▶ [Work instruction]: Write out every line exactly, from the first line of the records below through the line that contains "[00:00:12.00 to 00:00:13.00]".

Dataset entries

══════

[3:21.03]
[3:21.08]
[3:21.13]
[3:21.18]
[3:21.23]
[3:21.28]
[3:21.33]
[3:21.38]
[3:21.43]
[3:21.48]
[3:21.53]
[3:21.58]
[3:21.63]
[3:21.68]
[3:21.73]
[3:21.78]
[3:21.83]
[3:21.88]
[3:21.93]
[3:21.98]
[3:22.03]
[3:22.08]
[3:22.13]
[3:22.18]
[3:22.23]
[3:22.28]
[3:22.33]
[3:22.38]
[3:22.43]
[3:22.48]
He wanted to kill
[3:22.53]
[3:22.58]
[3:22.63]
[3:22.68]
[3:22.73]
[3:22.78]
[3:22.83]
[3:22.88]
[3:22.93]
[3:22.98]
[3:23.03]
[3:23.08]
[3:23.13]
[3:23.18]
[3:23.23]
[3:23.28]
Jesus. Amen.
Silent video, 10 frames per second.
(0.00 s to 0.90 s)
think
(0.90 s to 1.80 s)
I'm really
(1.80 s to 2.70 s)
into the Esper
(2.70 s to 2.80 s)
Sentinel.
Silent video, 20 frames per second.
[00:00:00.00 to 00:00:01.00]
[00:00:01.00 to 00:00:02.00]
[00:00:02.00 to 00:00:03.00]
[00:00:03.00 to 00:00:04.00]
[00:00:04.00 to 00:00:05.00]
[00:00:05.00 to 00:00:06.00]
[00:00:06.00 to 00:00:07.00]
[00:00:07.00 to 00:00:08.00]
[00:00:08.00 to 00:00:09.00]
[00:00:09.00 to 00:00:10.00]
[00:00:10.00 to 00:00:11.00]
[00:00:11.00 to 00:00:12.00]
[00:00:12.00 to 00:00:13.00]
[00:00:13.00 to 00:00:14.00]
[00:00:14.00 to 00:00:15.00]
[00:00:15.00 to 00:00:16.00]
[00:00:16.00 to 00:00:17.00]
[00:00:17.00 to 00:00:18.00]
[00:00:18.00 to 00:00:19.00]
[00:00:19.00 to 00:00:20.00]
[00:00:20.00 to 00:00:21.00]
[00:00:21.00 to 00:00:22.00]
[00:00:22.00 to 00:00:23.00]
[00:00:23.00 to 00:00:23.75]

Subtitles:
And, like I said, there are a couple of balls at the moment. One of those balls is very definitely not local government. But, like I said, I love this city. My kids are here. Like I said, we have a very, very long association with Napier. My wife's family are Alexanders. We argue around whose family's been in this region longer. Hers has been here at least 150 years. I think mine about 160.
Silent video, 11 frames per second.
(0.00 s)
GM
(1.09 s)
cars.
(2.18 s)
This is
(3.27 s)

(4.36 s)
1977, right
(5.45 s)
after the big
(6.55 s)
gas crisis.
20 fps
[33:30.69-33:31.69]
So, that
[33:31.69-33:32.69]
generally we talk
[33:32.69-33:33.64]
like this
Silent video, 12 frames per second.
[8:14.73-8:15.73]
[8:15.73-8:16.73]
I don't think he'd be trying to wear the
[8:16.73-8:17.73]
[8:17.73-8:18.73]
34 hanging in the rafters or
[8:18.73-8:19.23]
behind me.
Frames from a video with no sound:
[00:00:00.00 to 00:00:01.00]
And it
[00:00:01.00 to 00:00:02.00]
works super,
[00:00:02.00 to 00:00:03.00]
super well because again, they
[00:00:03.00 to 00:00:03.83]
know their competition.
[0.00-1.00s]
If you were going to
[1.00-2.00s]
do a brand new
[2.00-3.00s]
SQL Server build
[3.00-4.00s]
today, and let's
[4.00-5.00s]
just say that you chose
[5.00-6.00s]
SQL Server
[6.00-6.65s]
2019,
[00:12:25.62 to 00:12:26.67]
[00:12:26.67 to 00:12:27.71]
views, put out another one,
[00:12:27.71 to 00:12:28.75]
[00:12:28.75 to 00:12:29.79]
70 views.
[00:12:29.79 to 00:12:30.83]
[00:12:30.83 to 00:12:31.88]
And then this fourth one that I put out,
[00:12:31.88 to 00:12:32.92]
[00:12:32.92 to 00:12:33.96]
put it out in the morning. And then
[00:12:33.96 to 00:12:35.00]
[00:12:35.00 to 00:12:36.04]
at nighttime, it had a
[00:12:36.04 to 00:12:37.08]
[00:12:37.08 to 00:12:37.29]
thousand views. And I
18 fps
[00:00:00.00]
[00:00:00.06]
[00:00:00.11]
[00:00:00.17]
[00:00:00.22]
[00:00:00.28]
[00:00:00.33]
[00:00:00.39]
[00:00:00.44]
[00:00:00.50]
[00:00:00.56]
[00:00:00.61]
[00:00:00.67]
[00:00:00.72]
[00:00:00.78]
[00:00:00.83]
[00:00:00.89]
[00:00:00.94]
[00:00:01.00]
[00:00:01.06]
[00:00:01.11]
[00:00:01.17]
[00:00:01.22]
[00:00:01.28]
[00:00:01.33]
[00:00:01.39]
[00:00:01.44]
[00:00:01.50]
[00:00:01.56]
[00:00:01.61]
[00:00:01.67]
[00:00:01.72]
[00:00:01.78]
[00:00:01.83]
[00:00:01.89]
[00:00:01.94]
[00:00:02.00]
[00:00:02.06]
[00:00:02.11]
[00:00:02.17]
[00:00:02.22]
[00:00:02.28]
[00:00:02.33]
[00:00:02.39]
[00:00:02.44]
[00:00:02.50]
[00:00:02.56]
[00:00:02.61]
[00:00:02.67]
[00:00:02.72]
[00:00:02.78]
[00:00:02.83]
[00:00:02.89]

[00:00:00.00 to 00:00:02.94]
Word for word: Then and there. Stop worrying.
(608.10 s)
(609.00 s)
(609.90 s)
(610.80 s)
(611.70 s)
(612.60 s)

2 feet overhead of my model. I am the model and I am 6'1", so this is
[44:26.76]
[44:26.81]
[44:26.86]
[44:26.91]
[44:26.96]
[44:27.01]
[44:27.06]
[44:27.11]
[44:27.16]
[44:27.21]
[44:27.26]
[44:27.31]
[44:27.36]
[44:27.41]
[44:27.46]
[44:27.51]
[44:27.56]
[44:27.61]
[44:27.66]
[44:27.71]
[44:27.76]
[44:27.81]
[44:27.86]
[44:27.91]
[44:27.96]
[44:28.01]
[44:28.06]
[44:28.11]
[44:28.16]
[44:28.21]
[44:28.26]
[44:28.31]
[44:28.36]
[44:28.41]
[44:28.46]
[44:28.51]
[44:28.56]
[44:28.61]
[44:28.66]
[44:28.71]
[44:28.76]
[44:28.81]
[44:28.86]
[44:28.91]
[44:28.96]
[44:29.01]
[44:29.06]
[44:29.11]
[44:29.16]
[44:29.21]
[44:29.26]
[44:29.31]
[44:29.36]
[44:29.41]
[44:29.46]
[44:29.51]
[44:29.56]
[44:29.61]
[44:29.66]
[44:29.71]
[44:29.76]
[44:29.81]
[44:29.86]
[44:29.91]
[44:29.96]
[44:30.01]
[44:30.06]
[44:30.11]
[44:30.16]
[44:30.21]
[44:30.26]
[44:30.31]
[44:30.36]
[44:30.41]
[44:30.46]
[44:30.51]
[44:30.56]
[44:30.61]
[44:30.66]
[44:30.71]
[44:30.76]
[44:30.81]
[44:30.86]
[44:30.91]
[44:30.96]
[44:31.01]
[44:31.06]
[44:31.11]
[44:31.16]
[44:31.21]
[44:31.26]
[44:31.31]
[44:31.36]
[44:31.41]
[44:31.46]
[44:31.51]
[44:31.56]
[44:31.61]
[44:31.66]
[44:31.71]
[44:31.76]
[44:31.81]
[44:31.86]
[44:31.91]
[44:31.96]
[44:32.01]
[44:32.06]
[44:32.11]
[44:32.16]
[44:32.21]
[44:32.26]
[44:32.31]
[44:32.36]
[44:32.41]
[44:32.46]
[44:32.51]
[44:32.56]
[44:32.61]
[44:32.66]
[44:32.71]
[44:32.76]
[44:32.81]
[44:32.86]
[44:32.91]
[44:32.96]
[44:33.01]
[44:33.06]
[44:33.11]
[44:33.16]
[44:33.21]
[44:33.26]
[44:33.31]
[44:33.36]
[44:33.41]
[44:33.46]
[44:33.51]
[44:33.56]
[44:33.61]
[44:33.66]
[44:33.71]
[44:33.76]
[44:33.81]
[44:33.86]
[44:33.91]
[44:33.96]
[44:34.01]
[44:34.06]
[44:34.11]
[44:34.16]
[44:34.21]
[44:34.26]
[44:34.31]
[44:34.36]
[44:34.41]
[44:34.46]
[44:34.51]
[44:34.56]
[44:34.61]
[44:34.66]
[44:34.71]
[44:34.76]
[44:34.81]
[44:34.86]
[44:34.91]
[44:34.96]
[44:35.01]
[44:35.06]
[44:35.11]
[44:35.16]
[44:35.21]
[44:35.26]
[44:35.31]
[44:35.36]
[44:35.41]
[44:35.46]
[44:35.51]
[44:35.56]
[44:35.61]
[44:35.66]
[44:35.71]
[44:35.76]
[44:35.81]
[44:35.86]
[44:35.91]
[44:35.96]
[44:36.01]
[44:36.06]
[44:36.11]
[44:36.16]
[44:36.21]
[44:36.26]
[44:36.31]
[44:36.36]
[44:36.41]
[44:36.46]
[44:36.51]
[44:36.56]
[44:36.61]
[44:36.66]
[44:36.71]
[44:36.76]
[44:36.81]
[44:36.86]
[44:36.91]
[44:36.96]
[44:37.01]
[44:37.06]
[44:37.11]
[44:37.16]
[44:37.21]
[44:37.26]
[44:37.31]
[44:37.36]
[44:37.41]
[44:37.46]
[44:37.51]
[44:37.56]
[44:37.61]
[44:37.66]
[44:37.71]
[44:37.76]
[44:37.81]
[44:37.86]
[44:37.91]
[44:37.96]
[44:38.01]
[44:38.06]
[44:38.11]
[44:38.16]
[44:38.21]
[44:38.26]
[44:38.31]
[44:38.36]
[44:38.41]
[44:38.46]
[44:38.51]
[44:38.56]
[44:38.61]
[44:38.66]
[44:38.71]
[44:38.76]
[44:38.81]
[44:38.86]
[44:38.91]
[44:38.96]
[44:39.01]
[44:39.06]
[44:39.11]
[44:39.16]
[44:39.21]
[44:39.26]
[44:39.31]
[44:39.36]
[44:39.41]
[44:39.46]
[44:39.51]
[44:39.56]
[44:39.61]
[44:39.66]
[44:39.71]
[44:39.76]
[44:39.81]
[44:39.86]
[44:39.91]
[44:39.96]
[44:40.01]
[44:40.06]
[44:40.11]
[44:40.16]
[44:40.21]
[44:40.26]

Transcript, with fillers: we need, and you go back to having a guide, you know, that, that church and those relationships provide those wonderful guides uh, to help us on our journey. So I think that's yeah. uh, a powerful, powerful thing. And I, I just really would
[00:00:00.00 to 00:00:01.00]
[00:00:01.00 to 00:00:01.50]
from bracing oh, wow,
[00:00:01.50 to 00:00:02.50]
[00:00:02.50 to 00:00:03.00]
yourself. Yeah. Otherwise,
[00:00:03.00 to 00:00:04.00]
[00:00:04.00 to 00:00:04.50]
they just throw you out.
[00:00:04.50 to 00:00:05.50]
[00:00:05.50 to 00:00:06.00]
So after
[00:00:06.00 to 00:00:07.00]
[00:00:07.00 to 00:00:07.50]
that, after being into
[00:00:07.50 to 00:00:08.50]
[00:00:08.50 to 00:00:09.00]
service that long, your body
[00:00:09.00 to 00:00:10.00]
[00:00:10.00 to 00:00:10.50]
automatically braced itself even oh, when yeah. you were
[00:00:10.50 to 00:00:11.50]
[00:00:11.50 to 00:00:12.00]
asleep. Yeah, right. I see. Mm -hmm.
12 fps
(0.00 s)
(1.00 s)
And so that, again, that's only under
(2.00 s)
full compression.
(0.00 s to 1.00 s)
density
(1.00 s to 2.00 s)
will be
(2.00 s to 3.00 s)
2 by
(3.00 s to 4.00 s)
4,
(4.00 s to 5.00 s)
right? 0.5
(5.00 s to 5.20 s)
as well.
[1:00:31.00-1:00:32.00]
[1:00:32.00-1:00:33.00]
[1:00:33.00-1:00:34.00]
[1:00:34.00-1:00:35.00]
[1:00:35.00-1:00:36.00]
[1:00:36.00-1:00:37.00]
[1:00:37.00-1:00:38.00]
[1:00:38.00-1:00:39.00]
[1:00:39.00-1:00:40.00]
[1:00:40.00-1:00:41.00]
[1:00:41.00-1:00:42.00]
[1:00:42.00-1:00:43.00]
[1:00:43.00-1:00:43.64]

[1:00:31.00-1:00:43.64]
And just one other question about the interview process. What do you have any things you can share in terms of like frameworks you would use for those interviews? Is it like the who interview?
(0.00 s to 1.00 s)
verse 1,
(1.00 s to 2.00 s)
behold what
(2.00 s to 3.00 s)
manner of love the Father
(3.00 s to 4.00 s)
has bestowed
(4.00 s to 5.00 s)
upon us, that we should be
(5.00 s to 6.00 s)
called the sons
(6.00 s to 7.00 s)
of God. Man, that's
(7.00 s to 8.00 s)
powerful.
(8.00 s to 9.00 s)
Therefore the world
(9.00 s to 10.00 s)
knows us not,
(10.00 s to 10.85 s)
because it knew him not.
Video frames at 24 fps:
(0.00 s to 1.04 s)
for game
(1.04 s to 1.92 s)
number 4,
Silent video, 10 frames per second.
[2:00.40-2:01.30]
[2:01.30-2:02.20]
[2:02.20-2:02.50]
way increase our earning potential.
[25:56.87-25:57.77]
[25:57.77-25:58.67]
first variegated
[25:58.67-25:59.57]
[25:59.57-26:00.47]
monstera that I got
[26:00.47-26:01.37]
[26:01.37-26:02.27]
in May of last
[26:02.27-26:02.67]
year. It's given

══════

▶ [Output]:
[3:21.03]
[3:21.08]
[3:21.13]
[3:21.18]
[3:21.23]
[3:21.28]
[3:21.33]
[3:21.38]
[3:21.43]
[3:21.48]
[3:21.53]
[3:21.58]
[3:21.63]
[3:21.68]
[3:21.73]
[3:21.78]
[3:21.83]
[3:21.88]
[3:21.93]
[3:21.98]
[3:22.03]
[3:22.08]
[3:22.13]
[3:22.18]
[3:22.23]
[3:22.28]
[3:22.33]
[3:22.38]
[3:22.43]
[3:22.48]
He wanted to kill
[3:22.53]
[3:22.58]
[3:22.63]
[3:22.68]
[3:22.73]
[3:22.78]
[3:22.83]
[3:22.88]
[3:22.93]
[3:22.98]
[3:23.03]
[3:23.08]
[3:23.13]
[3:23.18]
[3:23.23]
[3:23.28]
Jesus. Amen.
Silent video, 10 frames per second.
(0.00 s to 0.90 s)
think
(0.90 s to 1.80 s)
I'm really
(1.80 s to 2.70 s)
into the Esper
(2.70 s to 2.80 s)
Sentinel.
Silent video, 20 frames per second.
[00:00:00.00 to 00:00:01.00]
[00:00:01.00 to 00:00:02.00]
[00:00:02.00 to 00:00:03.00]
[00:00:03.00 to 00:00:04.00]
[00:00:04.00 to 00:00:05.00]
[00:00:05.00 to 00:00:06.00]
[00:00:06.00 to 00:00:07.00]
[00:00:07.00 to 00:00:08.00]
[00:00:08.00 to 00:00:09.00]
[00:00:09.00 to 00:00:10.00]
[00:00:10.00 to 00:00:11.00]
[00:00:11.00 to 00:00:12.00]
[00:00:12.00 to 00:00:13.00]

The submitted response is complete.